Лоуренс ускакал вовсе не к Маану, как говорится в письме Бакстона, а в Акабу, где собрал свою личную охрану численностью в шестьдесят человек и поехал с ними в Гувейру. Эль-Зааги распределил их на агейльский манер для движения длинным строем, поставив поэта справа и поэта слева, причем каждый из них был из числа лучших запевал. Лоуренс сидел на Газале, чьи детеныш недавно околел, оставив ее в глубокой скорби. Абдулла Грабитель, ехавший рядом с Лоуренсом, вез за седлом высушенную шкуру теленка. Газала посреди пения начала беспокойно перебирать ногами, вспомнив свое горе, и остановилась, тихо стоня. Абдулла соскочил с верблюда и расстелил шкуру перед ней. Она перестала плакать и три-четыре раза обнюхала ее, после чего всхлипнула и пошла дальше. Это повторялось в тот день несколько раз, но в конце концов она забыла свое горе. В Гувейре он оставил телохранителей ждать. Самолет доставил его в Джефер — к Фейсалу, который находился там с Нури, эмиром Рувиллы. Именно Нури дал Лоуренсу и Ауде разрешение год назад проехать через его территорию по пути в Акабу. Теперь его предстояло попросить о гораздо большей услуге: о пропуске через его земли британских войск и броневиков. Если он согласится, это будет означать войну с турками, по отношению к которым по просьбе Фейсала он до сих пор сохранял видимость дружбы. Нури был суровым, немногословным семидесятилетним стариком, и с каким же огромным облегчением Фейсал и Лоуренс услышали его недвусмысленное «да». Это прозвучало в конце большого совещания всех вождей Рувиллы, где Фейсал и Лоуренс в сумерках палатки проповедовали восстание. Эта комбинация оказалась непреодолимой; их метод, доведенный до совершенства за два года, заключался в том, чтобы говорить ровно столько, сколько нужно для воспламенения воображения Рувиллы, так что племенники почти верили, будто сами изобрели эту идею, и начинали подгонять Фейсала и Лоуренса к еще большему энтузиазму и более отчаянным действиям.
Короткое пребывание Лоуренса в Румме с людьми Бакстона вызвало у него тоску по дому, по Англии. (Это была идеальная Англия, которую он любил в извращенной англо-ирландской манере, вполне совместимой с полным неприятием большинства англичан.) И вот здесь, в Джефере, он обвинил себя в лицедействе, в продолжении своего жестокого обмана арабов ради победы Англии.
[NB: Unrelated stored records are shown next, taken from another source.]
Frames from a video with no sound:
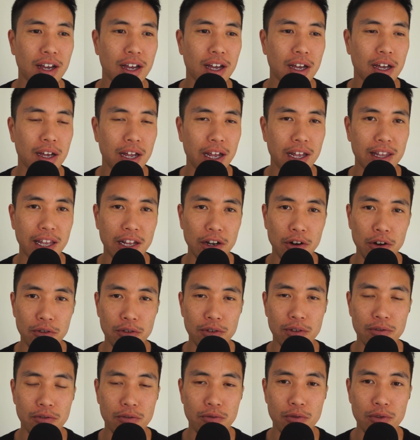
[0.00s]
and they
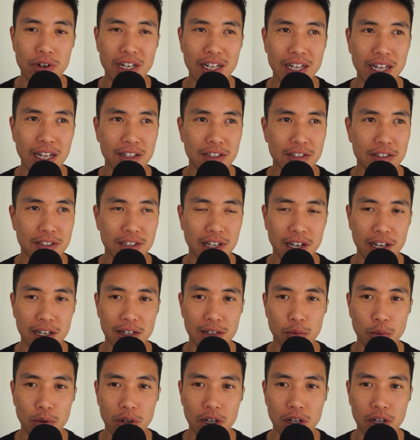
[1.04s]
don't really
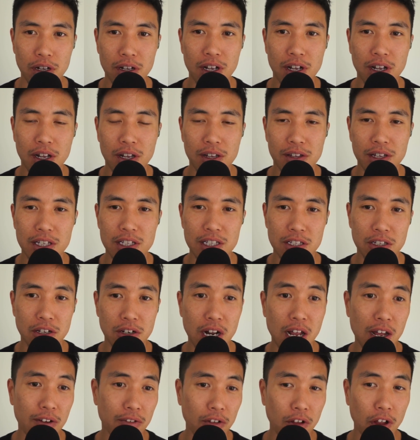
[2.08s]
understand, well, this is going to
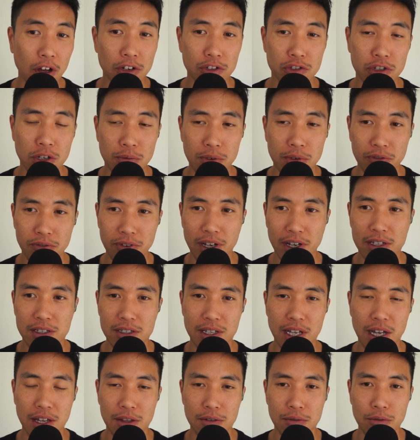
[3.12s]
have long-term effects
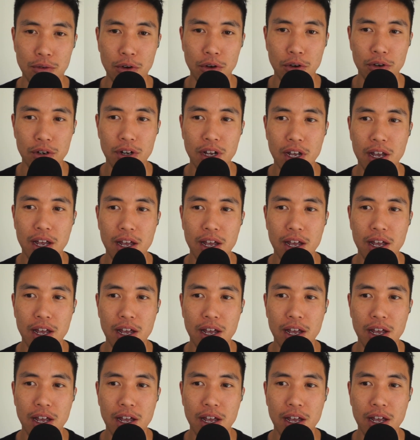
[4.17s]
down the road.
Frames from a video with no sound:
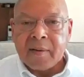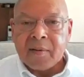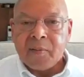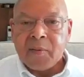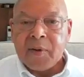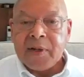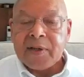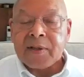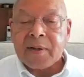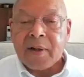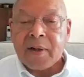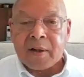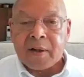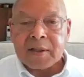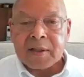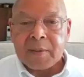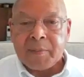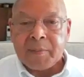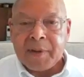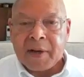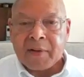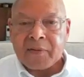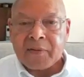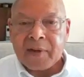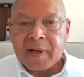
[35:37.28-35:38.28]
We talked
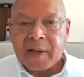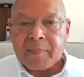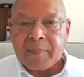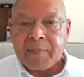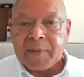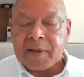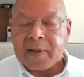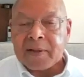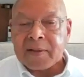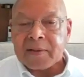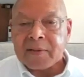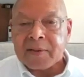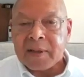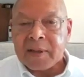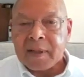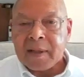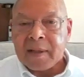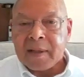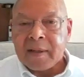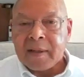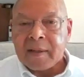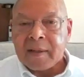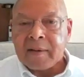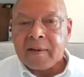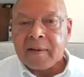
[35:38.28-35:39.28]
about that because
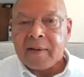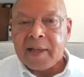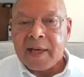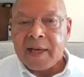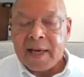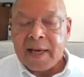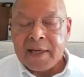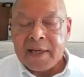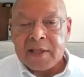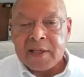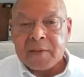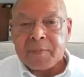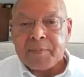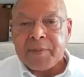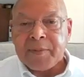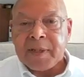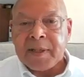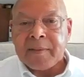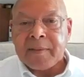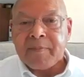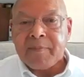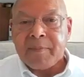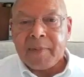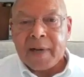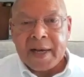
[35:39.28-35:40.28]
that has
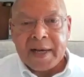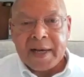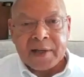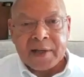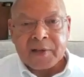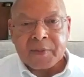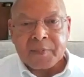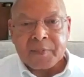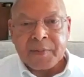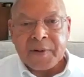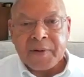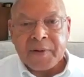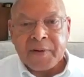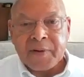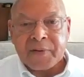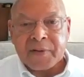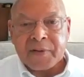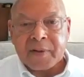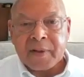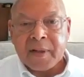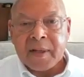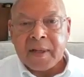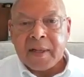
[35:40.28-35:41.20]
been my experience,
Но затем Нури снова пришел к нему с документами. Британское правительство продолжало действовать так, что его иностранные ведомства расходились во мнениях. Помимо первоначальных обещаний шерифу об арабской независимости и более позднего соглашения Сайкса — Пико, разделявшего арабские земли между Англией, Францией и Россией, теперь существовало еще два заявления: обещание, данное семи видным арабам в Каире, что арабы сохранят за собой те территории, которые они отвоюют у турок во время войны, и обещание сионистам создать национальный очаг для евреев в Палестине. Во что из всего этого должен был верить Нури? Лоуренс снова улыбнулся и сказал: «В то, что новее по дате». Нури отнесся к этому с юмором и впоследствии всегда помогал Лоуренсу, однако с улыбкой предупредил: «Но если когда-нибудь впредь я не сдержу обещание, то лишь потому, что заменил его более поздним намерением».